▸ RECORDS PROVIDED:
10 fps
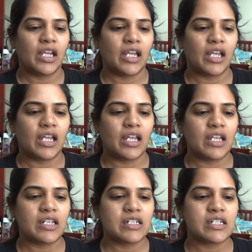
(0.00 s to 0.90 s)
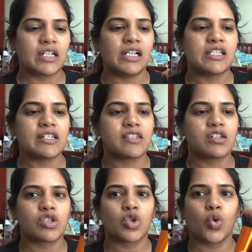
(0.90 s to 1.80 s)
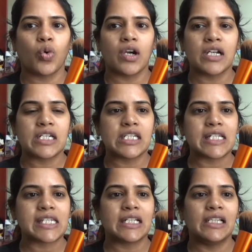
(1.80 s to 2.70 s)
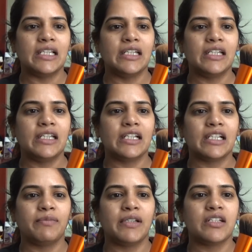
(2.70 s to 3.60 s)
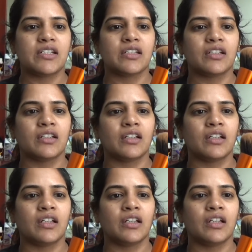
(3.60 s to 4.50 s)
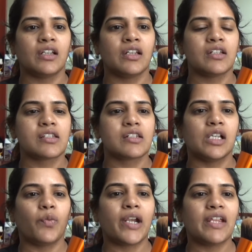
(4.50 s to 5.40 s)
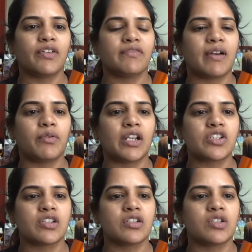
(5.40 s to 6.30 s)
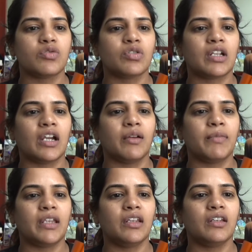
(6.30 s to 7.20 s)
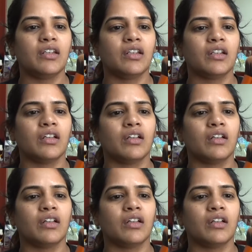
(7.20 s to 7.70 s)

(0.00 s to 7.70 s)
and I'll just squirt just a little bit. Still waiting for the foundation to come in.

▸ TASK OBJECTIVE: Reproduce exactly, and only, the part of the entries above that runs from the line with "(4.50 s to 5.40 s)" to the last line, both included. Pictures stay out.

▸ YOUR RESPONSE:
(4.50 s to 5.40 s)
(5.40 s to 6.30 s)
(6.30 s to 7.20 s)
(7.20 s to 7.70 s)

(0.00 s to 7.70 s)
and I'll just squirt just a little bit. Still waiting for the foundation to come in.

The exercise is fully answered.